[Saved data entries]
******

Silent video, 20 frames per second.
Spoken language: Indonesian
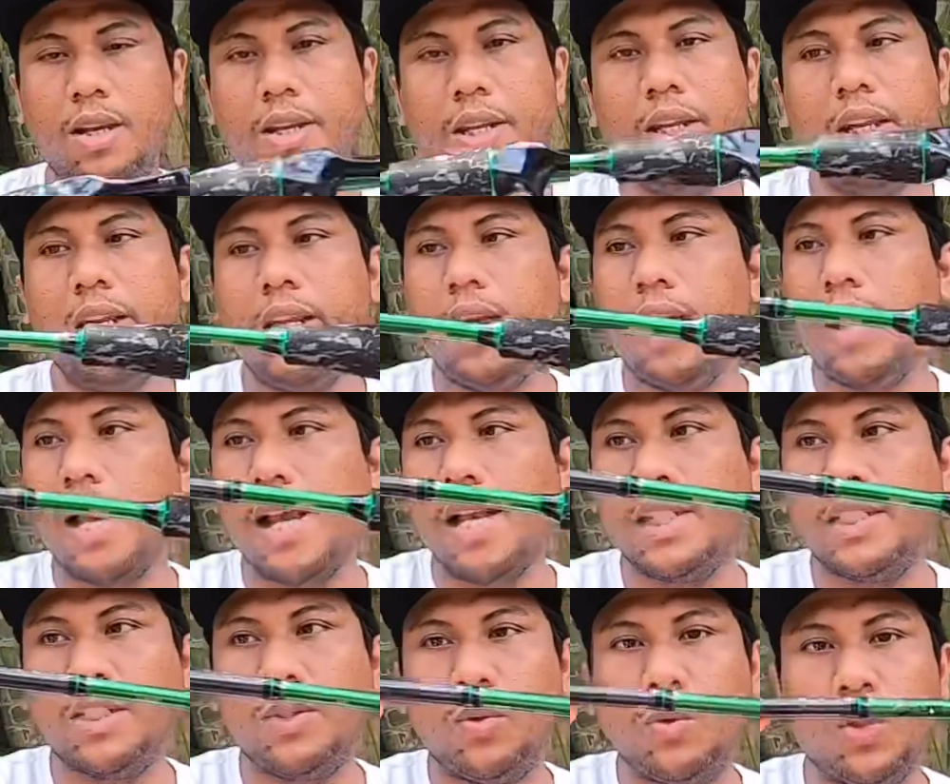ini dia
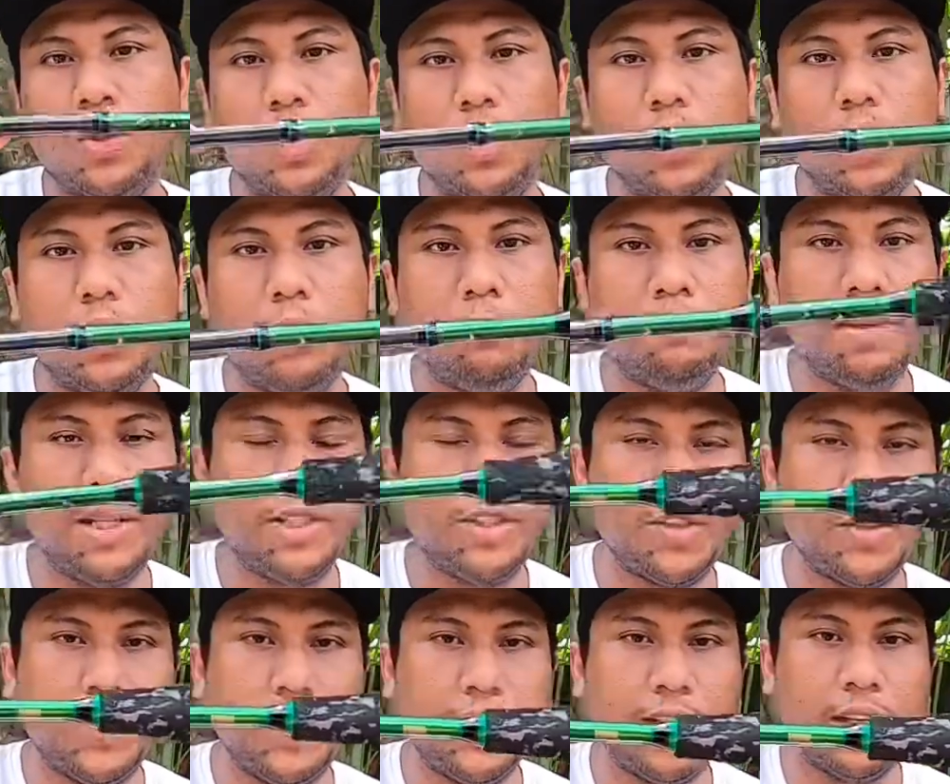guys untuk
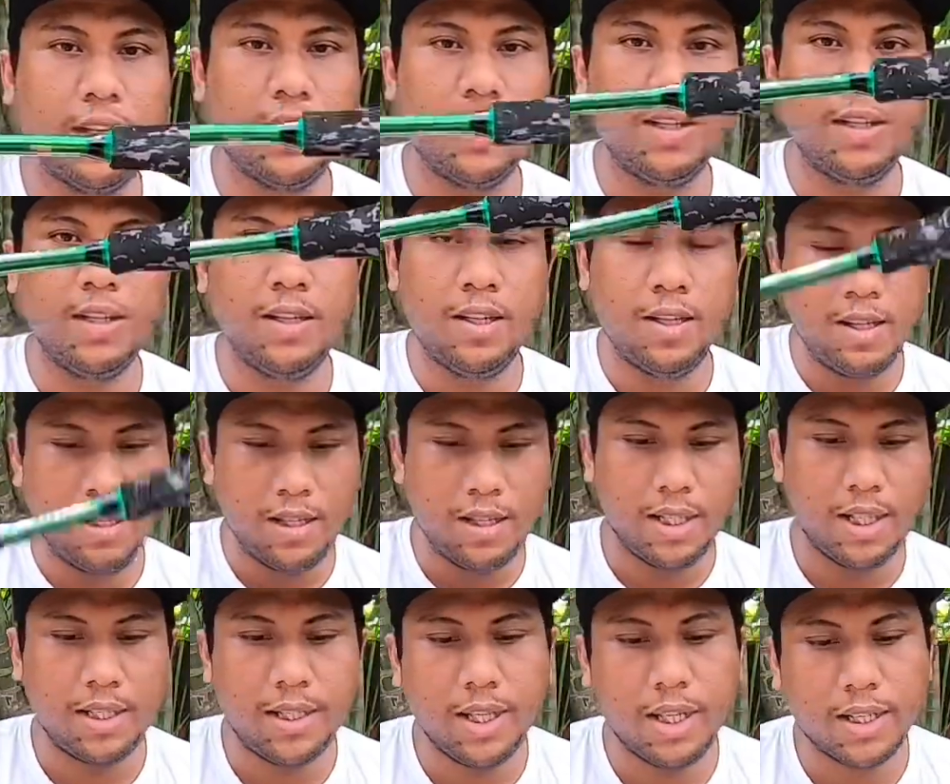bajuinnya
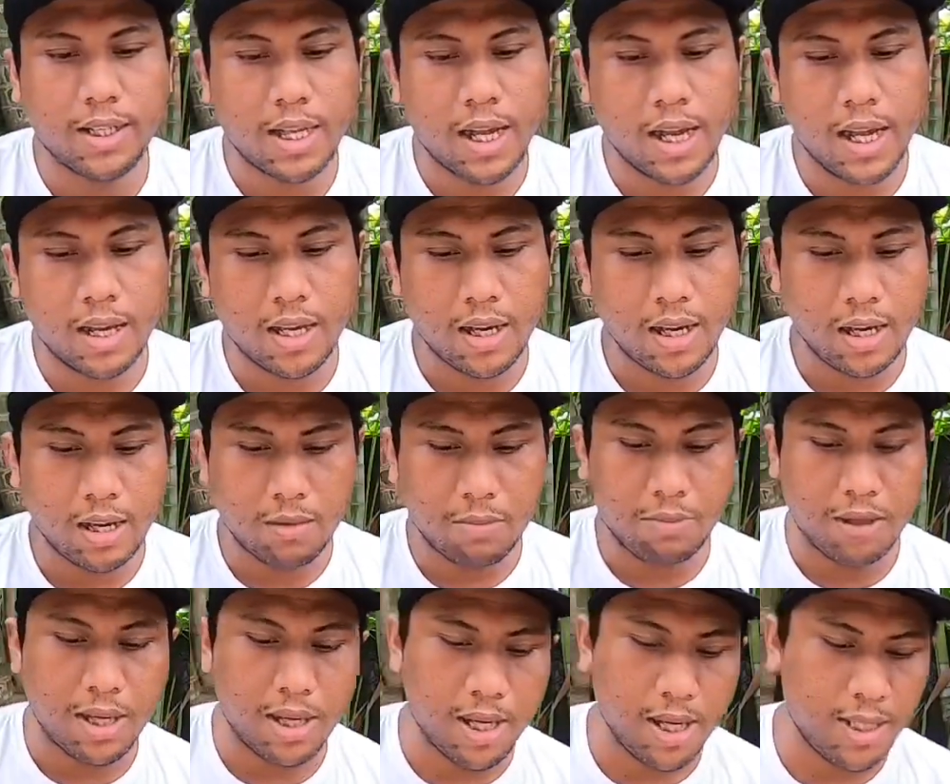nanti kita akan
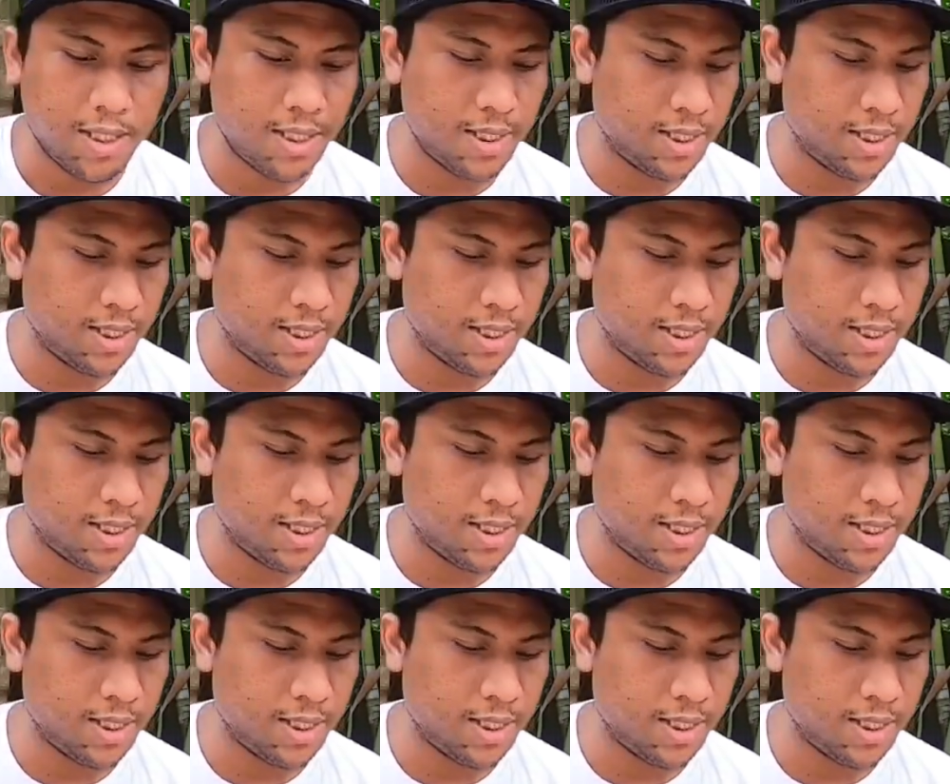bahas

******

### Required work
Could you repeat every entry above exactly, with each picture omitted?

### Task solution
Silent video, 20 frames per second.
Spoken language: Indonesian
ini dia
guys untuk
bajuinnya
nanti kita akan
bahas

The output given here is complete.